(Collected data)
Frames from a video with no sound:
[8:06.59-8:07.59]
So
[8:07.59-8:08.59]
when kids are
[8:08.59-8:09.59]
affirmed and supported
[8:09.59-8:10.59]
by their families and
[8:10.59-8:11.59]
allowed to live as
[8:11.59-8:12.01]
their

---

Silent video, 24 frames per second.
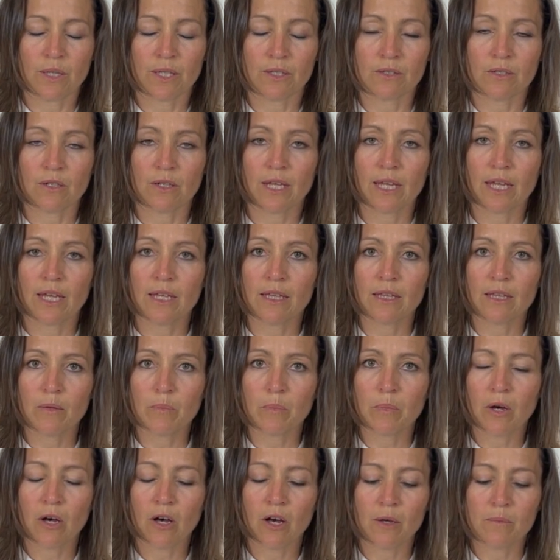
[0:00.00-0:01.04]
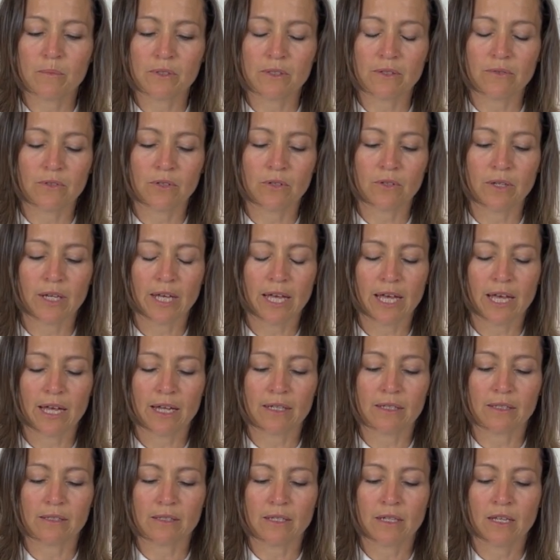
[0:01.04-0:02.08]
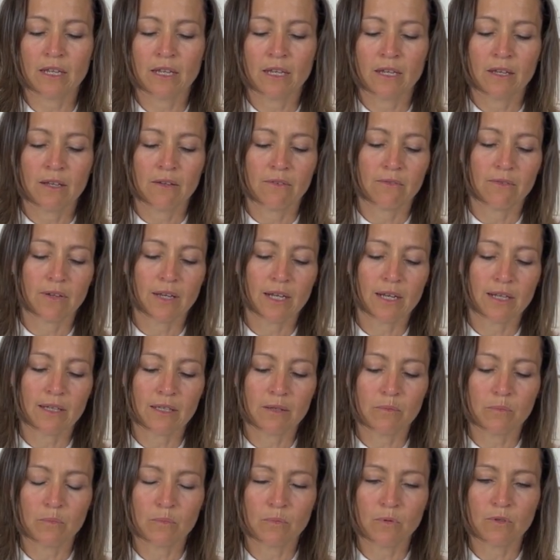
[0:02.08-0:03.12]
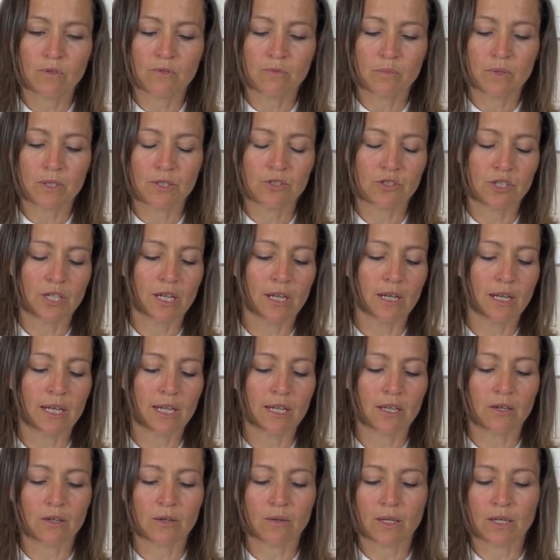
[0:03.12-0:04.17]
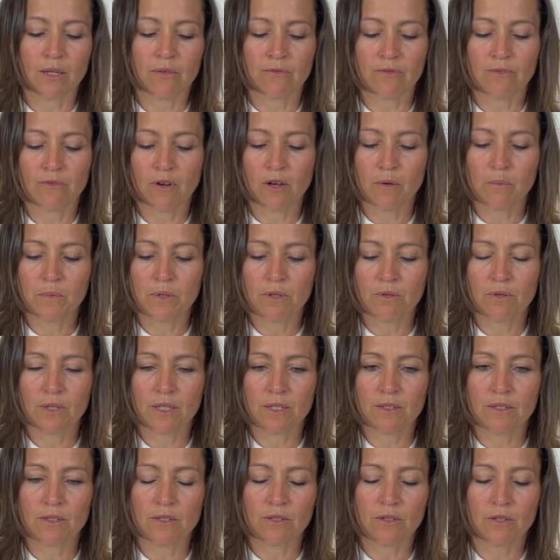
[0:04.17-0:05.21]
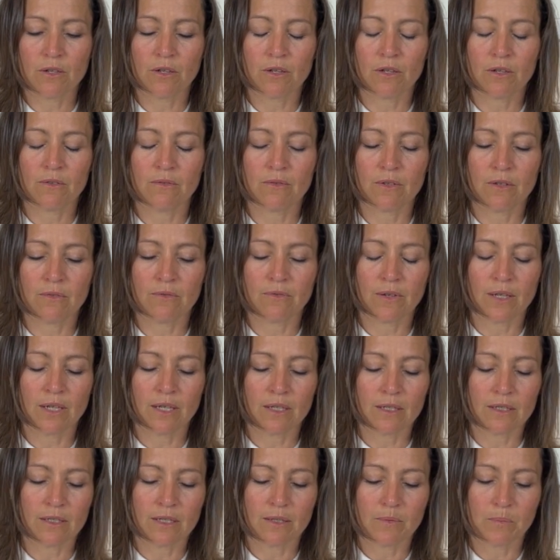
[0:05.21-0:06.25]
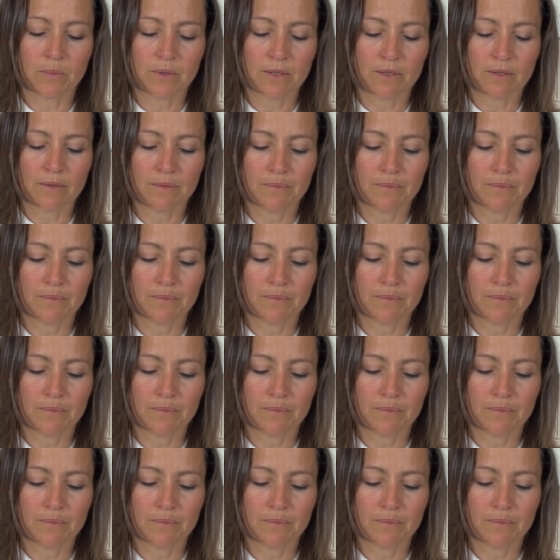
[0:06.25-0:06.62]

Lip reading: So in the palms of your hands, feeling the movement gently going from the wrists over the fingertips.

▶ _EXERCISE DESCRIPTION_
Pull out every line above that holds the word "from".

▶ _REPLY_
Frames from a video with no sound:
Lip reading: So in the palms of your hands, feeling the movement gently going from the wrists over the fingertips.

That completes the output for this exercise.